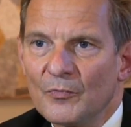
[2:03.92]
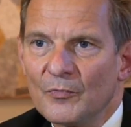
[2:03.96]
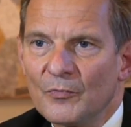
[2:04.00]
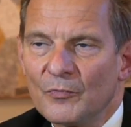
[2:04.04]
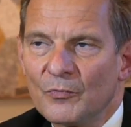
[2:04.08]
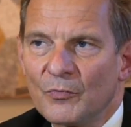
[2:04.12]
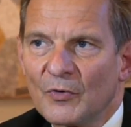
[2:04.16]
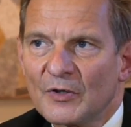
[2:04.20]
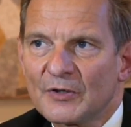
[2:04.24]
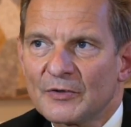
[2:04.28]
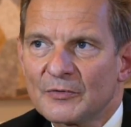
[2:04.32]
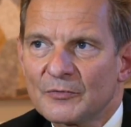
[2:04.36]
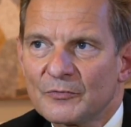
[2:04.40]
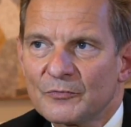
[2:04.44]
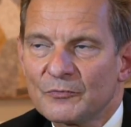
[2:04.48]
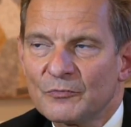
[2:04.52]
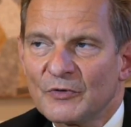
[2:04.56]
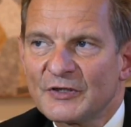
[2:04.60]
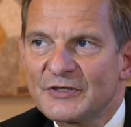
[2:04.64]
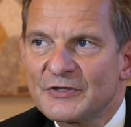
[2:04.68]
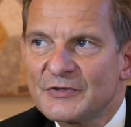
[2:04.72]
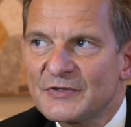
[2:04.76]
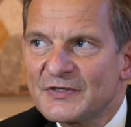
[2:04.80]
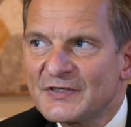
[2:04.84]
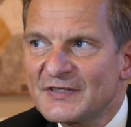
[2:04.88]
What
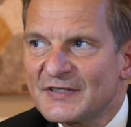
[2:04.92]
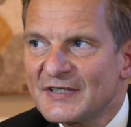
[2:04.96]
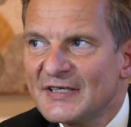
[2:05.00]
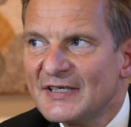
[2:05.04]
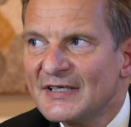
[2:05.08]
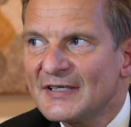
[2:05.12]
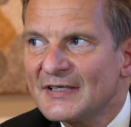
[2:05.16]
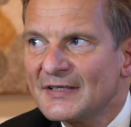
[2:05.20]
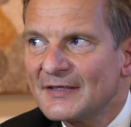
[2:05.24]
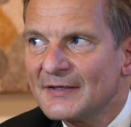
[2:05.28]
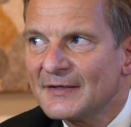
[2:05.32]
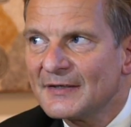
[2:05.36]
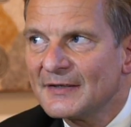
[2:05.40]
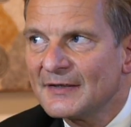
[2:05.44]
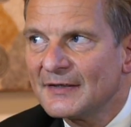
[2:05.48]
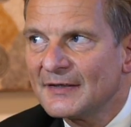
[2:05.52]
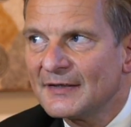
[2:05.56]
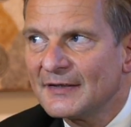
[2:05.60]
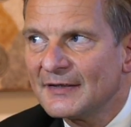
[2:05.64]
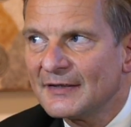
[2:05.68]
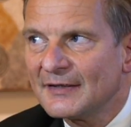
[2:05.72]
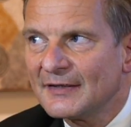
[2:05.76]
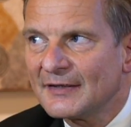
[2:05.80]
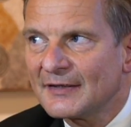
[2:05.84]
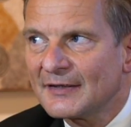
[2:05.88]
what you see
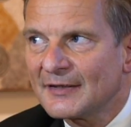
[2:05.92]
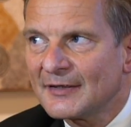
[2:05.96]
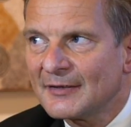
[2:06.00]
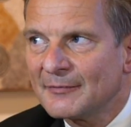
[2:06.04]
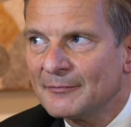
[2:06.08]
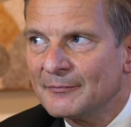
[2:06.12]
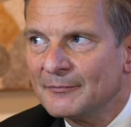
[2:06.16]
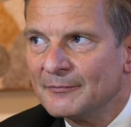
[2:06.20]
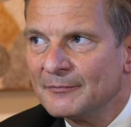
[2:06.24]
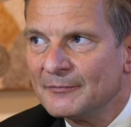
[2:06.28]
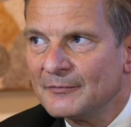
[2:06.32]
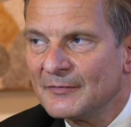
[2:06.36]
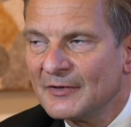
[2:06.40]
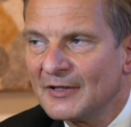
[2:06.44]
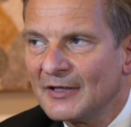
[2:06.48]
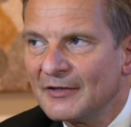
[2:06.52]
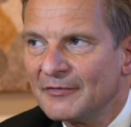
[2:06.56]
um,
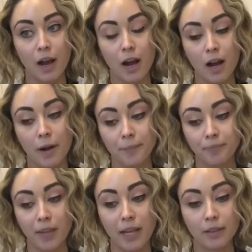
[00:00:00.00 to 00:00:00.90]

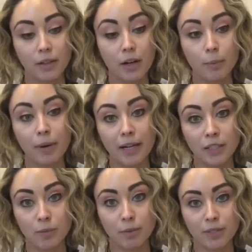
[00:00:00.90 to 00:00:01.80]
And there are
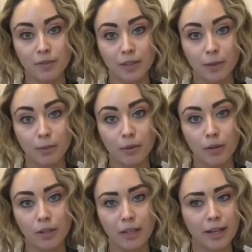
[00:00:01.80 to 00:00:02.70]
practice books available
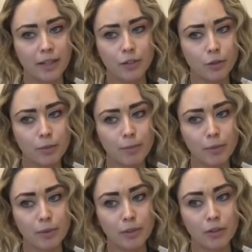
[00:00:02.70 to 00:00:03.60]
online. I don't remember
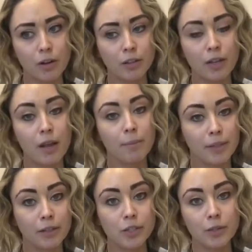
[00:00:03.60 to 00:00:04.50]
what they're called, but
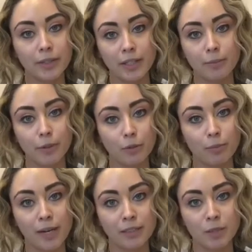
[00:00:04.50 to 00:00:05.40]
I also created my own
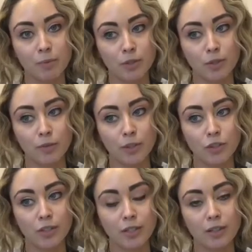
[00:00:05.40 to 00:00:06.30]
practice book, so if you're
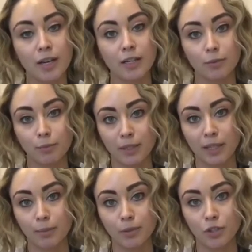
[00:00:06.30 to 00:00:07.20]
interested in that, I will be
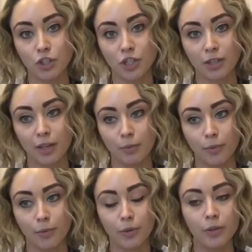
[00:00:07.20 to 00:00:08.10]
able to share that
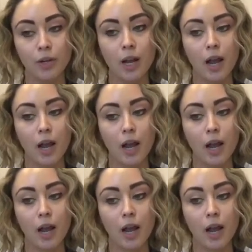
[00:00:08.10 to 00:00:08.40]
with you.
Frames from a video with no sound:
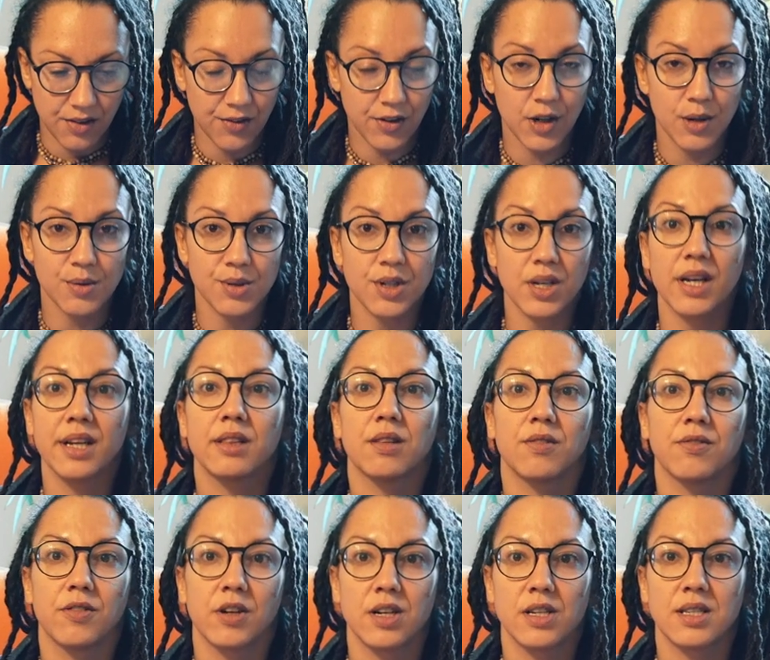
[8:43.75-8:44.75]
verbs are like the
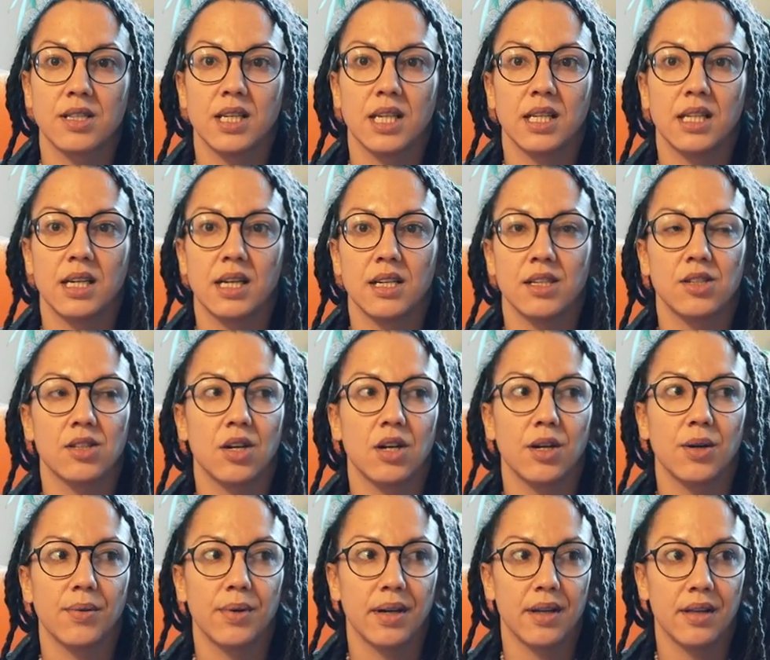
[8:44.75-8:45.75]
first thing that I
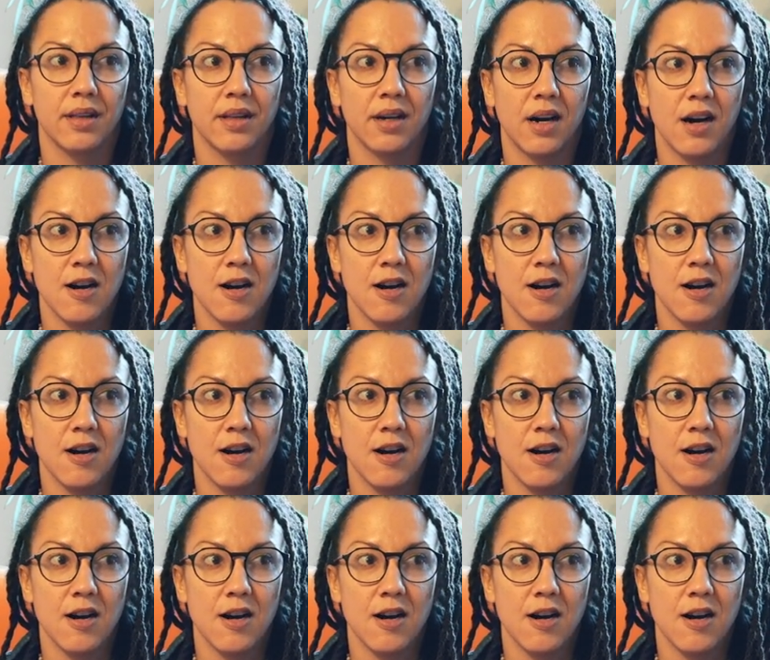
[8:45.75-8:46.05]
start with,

— Your instructions —
Set the whole listing down again unchanged, apart from the pictures, which are omitted.

— Output below —
[2:03.92]
[2:03.96]
[2:04.00]
[2:04.04]
[2:04.08]
[2:04.12]
[2:04.16]
[2:04.20]
[2:04.24]
[2:04.28]
[2:04.32]
[2:04.36]
[2:04.40]
[2:04.44]
[2:04.48]
[2:04.52]
[2:04.56]
[2:04.60]
[2:04.64]
[2:04.68]
[2:04.72]
[2:04.76]
[2:04.80]
[2:04.84]
[2:04.88]
What
[2:04.92]
[2:04.96]
[2:05.00]
[2:05.04]
[2:05.08]
[2:05.12]
[2:05.16]
[2:05.20]
[2:05.24]
[2:05.28]
[2:05.32]
[2:05.36]
[2:05.40]
[2:05.44]
[2:05.48]
[2:05.52]
[2:05.56]
[2:05.60]
[2:05.64]
[2:05.68]
[2:05.72]
[2:05.76]
[2:05.80]
[2:05.84]
[2:05.88]
what you see
[2:05.92]
[2:05.96]
[2:06.00]
[2:06.04]
[2:06.08]
[2:06.12]
[2:06.16]
[2:06.20]
[2:06.24]
[2:06.28]
[2:06.32]
[2:06.36]
[2:06.40]
[2:06.44]
[2:06.48]
[2:06.52]
[2:06.56]
um,
[00:00:00.00 to 00:00:00.90]

[00:00:00.90 to 00:00:01.80]
And there are
[00:00:01.80 to 00:00:02.70]
practice books available
[00:00:02.70 to 00:00:03.60]
online. I don't remember
[00:00:03.60 to 00:00:04.50]
what they're called, but
[00:00:04.50 to 00:00:05.40]
I also created my own
[00:00:05.40 to 00:00:06.30]
practice book, so if you're
[00:00:06.30 to 00:00:07.20]
interested in that, I will be
[00:00:07.20 to 00:00:08.10]
able to share that
[00:00:08.10 to 00:00:08.40]
with you.
Frames from a video with no sound:
[8:43.75-8:44.75]
verbs are like the
[8:44.75-8:45.75]
first thing that I
[8:45.75-8:46.05]
start with,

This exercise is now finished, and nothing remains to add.